The sub-genre of the comedy Western is an unusual one, ranging from the outright comedic as in The Ballad Of Cable Hogue (1970) to the musical spoof as in Cat Ballou (1965) to this film with its tongue-in-cheek reworking of the form of the traditional Western as a satirical vehicle.

Thus Pollack's movie (released the year before Peckinpah's 1969 benchmark, The Wild Bunch) has at its core the see-sawing relationship between a white trapper (Burt Lancaster) and an escaped slave (Ossie Davis).

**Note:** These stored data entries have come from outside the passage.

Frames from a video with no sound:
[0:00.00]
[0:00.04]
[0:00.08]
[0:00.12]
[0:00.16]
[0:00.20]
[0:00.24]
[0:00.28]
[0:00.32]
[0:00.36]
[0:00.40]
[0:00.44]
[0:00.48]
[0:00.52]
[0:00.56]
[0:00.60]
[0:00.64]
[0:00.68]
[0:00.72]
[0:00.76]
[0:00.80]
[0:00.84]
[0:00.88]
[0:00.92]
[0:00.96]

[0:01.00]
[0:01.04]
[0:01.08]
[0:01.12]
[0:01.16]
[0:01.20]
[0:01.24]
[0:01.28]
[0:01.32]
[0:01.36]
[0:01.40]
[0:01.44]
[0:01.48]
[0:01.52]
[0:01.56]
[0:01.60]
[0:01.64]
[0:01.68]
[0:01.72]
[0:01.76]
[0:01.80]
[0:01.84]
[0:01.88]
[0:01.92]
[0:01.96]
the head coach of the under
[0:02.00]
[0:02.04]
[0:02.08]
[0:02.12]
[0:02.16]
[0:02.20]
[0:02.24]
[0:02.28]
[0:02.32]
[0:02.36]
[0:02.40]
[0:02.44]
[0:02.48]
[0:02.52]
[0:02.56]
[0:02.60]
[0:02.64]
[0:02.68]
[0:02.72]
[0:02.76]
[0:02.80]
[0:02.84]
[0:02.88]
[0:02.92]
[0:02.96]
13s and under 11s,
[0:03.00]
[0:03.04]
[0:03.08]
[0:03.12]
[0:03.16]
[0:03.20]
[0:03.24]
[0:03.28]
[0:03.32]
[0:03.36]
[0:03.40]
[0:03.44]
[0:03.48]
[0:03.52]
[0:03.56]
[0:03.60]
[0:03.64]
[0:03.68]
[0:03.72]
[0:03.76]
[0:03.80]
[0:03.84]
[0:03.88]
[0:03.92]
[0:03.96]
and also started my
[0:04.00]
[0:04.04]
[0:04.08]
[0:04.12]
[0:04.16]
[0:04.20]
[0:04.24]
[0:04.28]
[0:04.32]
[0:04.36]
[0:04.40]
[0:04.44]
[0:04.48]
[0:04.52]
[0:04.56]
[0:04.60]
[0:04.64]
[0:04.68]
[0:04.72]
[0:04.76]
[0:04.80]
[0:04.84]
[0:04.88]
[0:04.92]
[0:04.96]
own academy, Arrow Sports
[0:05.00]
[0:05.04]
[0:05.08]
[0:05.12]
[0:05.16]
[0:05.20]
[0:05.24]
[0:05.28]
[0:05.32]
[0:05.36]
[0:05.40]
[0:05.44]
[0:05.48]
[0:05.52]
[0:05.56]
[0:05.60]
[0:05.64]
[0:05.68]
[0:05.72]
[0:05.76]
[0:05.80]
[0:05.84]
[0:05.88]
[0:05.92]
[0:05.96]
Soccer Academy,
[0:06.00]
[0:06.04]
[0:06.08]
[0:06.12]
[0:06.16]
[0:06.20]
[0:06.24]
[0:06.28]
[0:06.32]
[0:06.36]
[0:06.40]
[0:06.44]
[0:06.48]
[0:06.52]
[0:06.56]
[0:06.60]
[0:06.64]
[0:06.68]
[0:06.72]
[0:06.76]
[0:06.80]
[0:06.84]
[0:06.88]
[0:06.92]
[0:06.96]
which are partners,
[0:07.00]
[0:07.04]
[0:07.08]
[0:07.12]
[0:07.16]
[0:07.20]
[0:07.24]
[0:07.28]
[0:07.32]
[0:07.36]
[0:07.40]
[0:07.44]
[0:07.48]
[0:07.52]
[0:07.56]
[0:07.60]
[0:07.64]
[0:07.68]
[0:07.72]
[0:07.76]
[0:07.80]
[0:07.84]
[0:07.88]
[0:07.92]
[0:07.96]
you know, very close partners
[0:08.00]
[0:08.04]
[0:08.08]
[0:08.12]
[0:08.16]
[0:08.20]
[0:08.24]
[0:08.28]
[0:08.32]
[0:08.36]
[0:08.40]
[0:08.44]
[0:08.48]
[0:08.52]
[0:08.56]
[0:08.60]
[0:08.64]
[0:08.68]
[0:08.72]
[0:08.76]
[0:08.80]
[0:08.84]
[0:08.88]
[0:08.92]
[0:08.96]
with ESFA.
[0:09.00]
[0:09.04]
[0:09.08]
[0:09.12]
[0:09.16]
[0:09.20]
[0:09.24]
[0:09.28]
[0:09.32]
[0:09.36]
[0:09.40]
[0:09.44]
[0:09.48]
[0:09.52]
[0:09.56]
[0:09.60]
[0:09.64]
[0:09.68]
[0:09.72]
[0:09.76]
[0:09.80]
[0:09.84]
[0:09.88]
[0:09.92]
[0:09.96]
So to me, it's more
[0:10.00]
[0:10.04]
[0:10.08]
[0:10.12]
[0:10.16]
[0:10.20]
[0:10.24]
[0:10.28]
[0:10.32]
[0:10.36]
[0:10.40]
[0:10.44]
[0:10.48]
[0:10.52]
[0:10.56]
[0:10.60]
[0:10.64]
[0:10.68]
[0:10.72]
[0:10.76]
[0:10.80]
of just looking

It is an approach which runs the risk of pleasing no-one, the traditionalists being undercut by the irreverent humour, the socially critical being frustrated by the same irreverence.

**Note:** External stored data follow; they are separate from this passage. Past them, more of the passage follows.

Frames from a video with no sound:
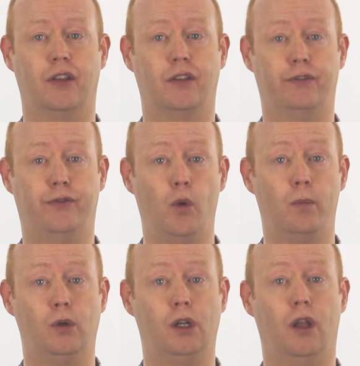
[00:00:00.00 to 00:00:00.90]
that the
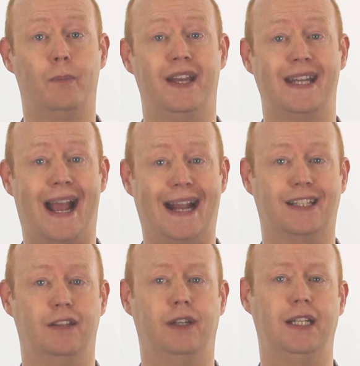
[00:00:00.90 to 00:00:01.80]
football club had
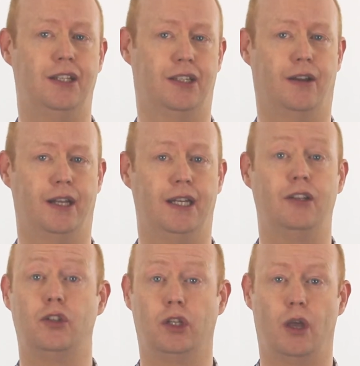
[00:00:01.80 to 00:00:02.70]
actively
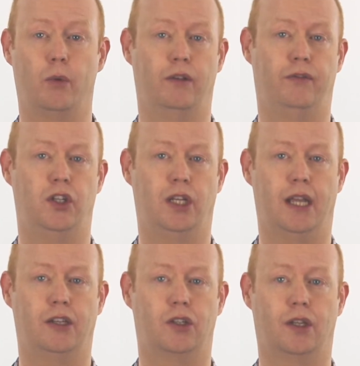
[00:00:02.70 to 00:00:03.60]
decided to go on a fishing
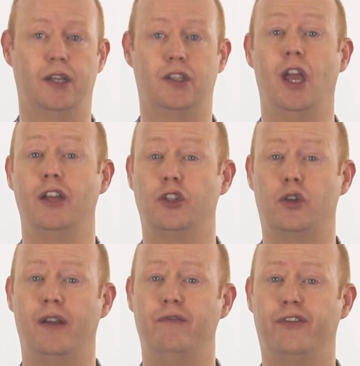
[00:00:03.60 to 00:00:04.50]
exercise to
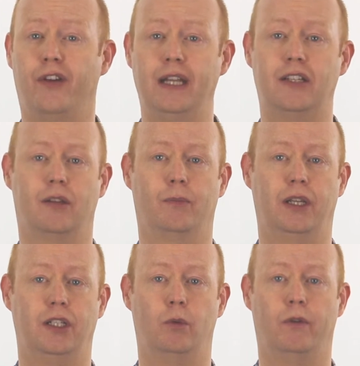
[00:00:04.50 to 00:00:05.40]
try and find
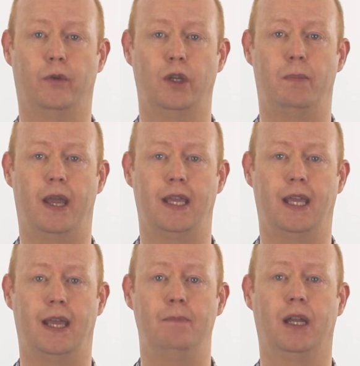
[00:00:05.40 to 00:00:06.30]
something to avoid
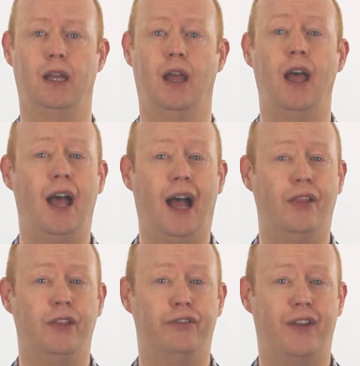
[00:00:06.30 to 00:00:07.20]
paying him,
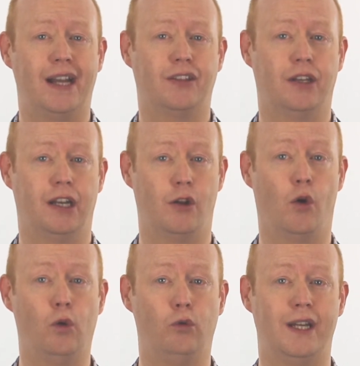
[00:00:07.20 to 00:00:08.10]
and the fact that it had
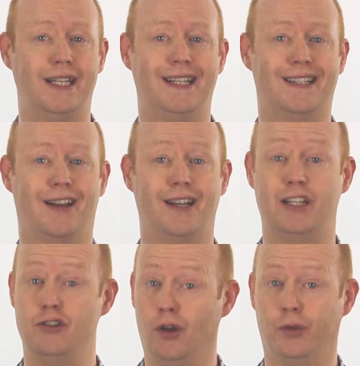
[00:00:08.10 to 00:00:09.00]
already
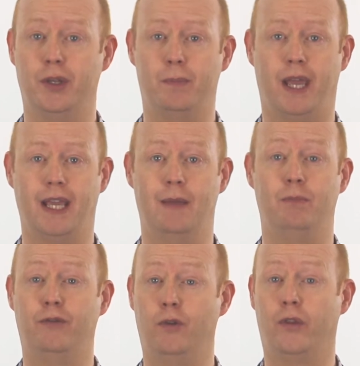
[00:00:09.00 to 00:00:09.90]
decided not to pay him
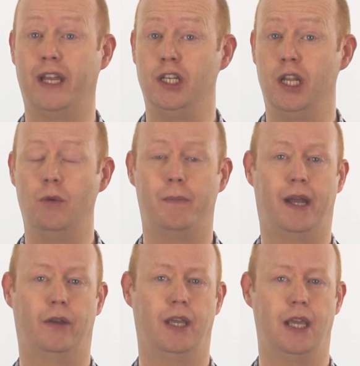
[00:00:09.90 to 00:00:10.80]
before they knew
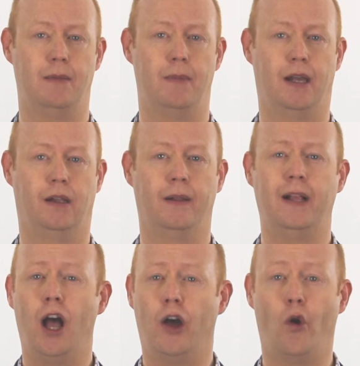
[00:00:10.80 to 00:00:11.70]
about the email,
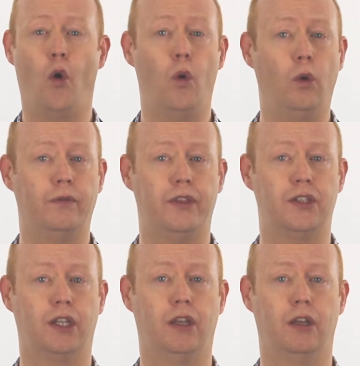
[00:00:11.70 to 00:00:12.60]
and all of
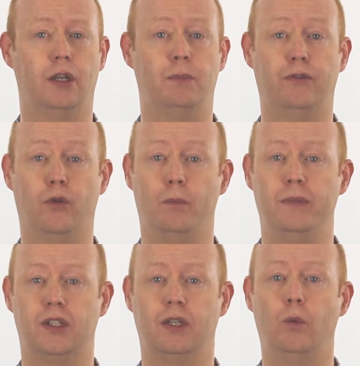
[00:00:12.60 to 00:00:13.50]
this occurred before
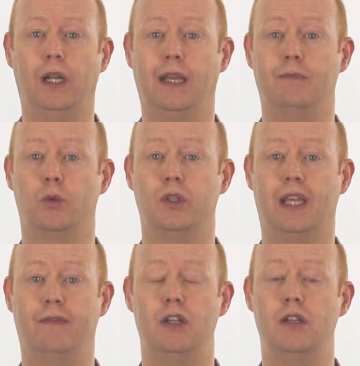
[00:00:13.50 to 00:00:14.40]
Mr. Williams was
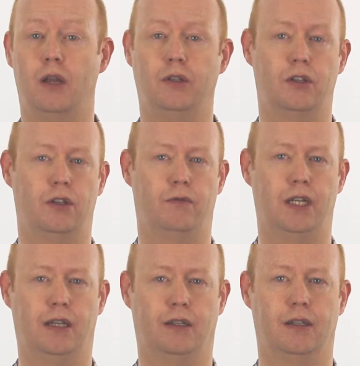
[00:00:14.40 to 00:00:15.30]
given notice of
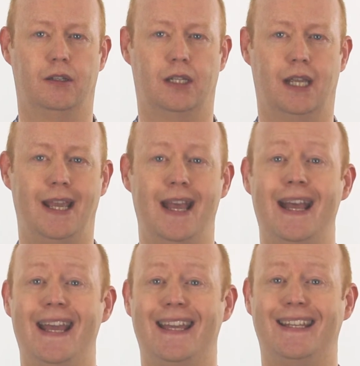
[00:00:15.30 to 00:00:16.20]
redundancy,
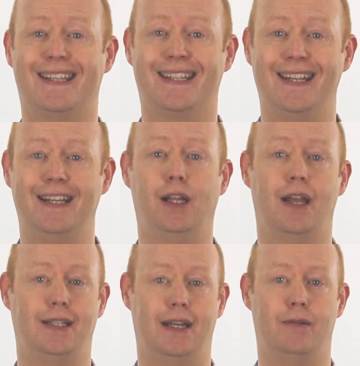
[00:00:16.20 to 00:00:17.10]
it still
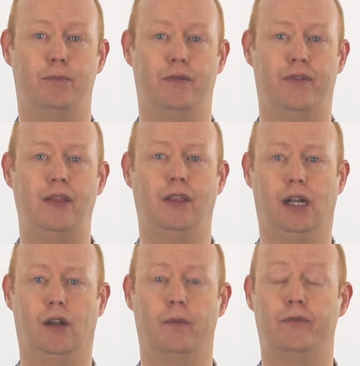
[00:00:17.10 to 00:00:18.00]
didn't prevent the
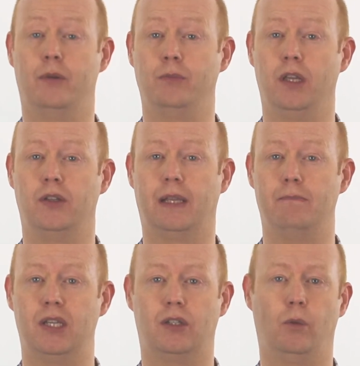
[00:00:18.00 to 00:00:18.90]
club from
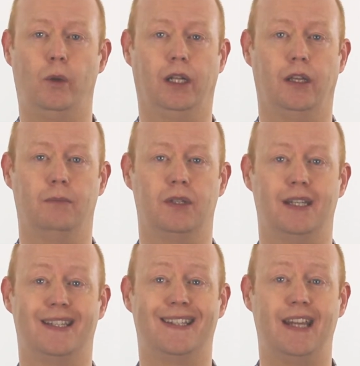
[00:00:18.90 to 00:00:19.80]
using Mr.
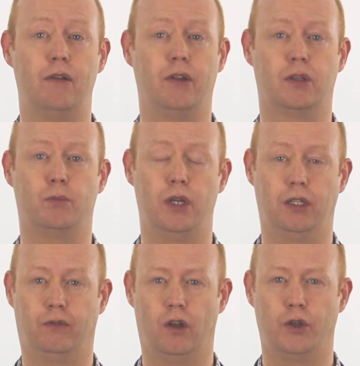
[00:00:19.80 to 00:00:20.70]
Williams's serious
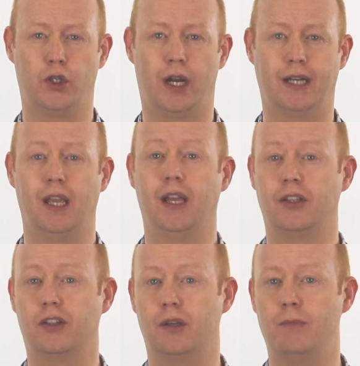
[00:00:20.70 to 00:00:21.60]
breach of contract
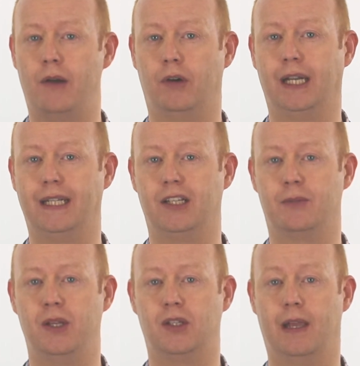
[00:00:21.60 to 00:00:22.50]
to summarily
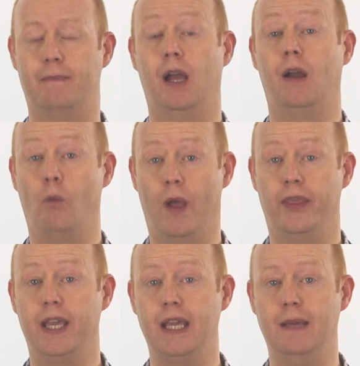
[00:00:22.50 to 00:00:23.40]
dismiss him when
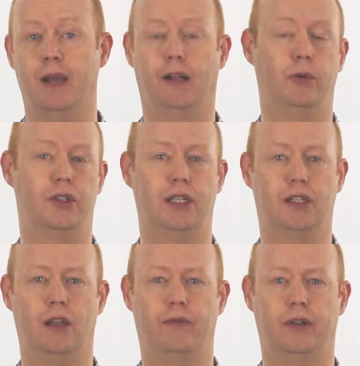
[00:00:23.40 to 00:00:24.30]
the email was
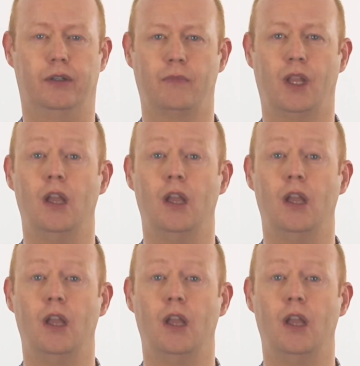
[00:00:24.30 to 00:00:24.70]
discovered.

William Norton's screenplay explores the contradictions inherent in the situation of an educated, pampered slave, his head full of fine-sounding ideas and the tough, untutored trapper, brought up in the harsh realities of the everyday. Despite the film's title he is far less concerned with the lot of the Native American Indians who remain stereotypical figures. Either way the film partakes decidedly of the naivite of the earlier '60s.

Burt Lancaster is a dab hand at the kind of understated playfulness required for his role and Ossie Davis makes a fine sparring partner for him. Shelley Winters dutifully provides the broad humour, whilst Telly Savalas is Telly Savalas and the proceedings are aided and abetted by Elmer Berstein's jaunty score.